PID USER PR NI VIRT RES SHR S %CPU %MEM TIME+ COMMAND
15965 postgres 20 0 12.9g 6.4g 1.4g S 11 83.4 13:59.15 postgres
15961 postgres 20 0 4285m 1.8g 1.8g D 31 23.2 9:35.03 postgres
15827 postgres 20 0 4276m 52m 51m S 0 0.7 0:00.50 postgres
15830 postgres 20 0 4278m 25m 24m S 0 0.3 0:01.27 postgres
15959 postgres 20 0 4288m 4376 4288 S 0 0.1 0:00.25 postgres
15832 postgres 20 0 4279m 1388 888 S 0 0.0 0:00.19 postgres

This is an extract from top and below is an extract of iostat:

Device: tps kB_read/s kB_wrtn/s kB_read kB_wrtn
sda 158.00 1802.00 1602.00 3604 3204
sdb 70.50 590.00 40.00 1180 80
sdc 16.00 528.00 0.00 1056 0

Please note that process 15965 is my connection process.
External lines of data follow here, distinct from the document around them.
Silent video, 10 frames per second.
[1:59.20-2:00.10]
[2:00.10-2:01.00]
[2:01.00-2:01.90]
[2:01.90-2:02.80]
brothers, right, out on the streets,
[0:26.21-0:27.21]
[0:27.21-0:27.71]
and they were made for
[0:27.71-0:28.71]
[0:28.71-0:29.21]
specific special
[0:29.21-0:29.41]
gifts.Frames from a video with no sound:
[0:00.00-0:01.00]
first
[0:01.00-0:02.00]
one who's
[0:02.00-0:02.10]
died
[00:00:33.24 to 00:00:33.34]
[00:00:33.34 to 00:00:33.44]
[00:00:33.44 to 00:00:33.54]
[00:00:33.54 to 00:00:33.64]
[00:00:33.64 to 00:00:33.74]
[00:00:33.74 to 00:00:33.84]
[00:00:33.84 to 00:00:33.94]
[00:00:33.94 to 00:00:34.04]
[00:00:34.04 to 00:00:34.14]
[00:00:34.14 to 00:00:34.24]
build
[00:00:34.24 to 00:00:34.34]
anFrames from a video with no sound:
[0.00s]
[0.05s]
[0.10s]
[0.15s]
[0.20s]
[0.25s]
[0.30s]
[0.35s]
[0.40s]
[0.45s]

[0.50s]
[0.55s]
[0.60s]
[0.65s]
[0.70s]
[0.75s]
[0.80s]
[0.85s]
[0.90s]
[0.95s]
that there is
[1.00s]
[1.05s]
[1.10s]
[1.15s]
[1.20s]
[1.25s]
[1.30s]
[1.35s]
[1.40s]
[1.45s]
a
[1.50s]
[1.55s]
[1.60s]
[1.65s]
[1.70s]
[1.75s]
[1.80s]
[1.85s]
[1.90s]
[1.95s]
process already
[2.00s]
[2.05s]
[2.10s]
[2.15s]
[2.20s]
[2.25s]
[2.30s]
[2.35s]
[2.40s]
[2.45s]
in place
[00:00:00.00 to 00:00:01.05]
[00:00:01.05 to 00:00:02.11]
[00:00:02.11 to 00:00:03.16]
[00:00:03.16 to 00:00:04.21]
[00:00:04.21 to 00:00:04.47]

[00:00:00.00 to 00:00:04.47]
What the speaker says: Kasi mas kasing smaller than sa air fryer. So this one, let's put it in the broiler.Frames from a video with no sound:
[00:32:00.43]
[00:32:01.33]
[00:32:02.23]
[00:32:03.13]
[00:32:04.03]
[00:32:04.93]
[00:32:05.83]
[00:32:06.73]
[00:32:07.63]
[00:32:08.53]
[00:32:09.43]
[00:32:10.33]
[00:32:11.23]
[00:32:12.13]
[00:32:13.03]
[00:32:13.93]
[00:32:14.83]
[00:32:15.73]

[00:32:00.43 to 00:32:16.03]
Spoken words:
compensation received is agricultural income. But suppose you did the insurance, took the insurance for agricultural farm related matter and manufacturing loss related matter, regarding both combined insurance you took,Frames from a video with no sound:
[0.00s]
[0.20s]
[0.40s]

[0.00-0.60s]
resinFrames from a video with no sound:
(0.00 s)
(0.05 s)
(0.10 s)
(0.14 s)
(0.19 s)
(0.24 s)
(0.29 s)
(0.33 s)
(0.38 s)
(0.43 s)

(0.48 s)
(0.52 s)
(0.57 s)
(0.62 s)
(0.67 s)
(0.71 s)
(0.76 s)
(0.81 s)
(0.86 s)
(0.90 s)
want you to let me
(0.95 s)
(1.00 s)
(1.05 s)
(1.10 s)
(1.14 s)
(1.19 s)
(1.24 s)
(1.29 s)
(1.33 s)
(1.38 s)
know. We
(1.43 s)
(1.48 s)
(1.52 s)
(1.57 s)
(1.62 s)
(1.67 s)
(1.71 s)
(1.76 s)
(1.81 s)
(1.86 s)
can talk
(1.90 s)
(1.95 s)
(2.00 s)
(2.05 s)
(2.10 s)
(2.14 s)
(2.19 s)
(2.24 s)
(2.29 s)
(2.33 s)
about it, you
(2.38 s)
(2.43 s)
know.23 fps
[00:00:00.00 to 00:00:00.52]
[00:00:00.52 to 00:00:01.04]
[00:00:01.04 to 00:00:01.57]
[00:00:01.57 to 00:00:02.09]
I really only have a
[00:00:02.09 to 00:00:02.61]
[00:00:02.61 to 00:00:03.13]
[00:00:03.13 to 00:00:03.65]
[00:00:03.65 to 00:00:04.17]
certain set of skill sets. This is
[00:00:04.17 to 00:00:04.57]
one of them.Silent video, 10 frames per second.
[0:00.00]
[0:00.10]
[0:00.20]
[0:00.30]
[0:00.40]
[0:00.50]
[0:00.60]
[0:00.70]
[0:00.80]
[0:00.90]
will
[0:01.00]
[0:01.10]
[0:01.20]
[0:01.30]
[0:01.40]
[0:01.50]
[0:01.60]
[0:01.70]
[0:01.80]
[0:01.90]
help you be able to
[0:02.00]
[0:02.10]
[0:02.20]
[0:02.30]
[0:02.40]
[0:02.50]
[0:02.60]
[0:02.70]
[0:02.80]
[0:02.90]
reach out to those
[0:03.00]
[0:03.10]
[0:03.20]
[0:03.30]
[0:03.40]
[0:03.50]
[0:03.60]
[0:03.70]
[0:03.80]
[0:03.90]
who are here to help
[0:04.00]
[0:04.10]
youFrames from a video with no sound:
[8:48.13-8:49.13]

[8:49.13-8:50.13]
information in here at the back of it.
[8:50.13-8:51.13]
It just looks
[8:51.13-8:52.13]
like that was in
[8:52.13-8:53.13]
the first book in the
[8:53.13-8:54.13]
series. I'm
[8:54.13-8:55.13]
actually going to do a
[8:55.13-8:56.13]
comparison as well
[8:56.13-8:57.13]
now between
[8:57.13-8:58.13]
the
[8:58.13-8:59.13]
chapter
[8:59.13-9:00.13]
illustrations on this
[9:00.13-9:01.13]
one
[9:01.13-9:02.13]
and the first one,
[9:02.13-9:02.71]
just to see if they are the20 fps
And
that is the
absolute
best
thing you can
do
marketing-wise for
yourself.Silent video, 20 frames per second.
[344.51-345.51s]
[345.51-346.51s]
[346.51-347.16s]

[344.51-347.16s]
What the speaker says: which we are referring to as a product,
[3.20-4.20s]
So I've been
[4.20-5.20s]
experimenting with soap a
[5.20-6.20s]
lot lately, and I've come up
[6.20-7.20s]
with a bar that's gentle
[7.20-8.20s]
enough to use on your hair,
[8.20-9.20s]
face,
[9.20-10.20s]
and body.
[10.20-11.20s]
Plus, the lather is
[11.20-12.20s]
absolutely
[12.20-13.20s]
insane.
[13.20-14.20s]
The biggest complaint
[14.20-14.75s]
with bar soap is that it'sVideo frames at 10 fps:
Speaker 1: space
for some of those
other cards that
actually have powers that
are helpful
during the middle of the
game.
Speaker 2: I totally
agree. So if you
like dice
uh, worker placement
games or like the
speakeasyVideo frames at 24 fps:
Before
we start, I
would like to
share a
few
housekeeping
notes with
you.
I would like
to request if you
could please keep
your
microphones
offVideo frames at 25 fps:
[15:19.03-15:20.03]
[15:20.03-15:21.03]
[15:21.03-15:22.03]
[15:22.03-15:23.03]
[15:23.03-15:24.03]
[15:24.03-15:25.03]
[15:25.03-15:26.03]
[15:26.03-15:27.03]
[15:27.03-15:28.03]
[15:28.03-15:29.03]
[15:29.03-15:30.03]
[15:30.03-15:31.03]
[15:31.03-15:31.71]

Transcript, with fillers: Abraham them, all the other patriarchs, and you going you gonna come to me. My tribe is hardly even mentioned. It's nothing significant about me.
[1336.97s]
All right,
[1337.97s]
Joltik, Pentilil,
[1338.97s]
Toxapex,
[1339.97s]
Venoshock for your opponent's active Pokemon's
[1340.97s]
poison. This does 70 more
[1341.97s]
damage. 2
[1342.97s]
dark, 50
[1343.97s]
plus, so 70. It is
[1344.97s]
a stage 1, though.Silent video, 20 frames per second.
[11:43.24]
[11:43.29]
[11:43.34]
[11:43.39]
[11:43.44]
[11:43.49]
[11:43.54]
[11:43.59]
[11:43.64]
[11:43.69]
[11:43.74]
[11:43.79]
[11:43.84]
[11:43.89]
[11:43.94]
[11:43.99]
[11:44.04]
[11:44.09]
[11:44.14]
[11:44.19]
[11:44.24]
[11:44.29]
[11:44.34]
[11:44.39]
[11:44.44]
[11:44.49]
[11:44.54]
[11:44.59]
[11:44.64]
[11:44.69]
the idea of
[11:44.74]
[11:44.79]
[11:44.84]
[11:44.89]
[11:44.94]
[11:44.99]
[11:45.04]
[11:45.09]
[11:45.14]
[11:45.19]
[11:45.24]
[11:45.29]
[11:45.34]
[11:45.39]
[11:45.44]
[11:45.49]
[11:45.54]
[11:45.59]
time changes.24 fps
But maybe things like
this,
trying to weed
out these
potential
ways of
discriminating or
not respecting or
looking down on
In that example we have
VIRT = 12.9G
RES = 6.4G
SHR=1.4G

And swap of course is almost exhausted. Maybe you are right but in the light of this example
can you provide any further explanation?


What have you set shared_buffers to?  My money is on you having
oversubscribed your box.

merlin

Shared_buffers = 2GB and according to this http://wiki.postgresql.org/wiki/Tuning_Your_PostgreSQL_Server
I am spot on since my machine has 8G of RAM.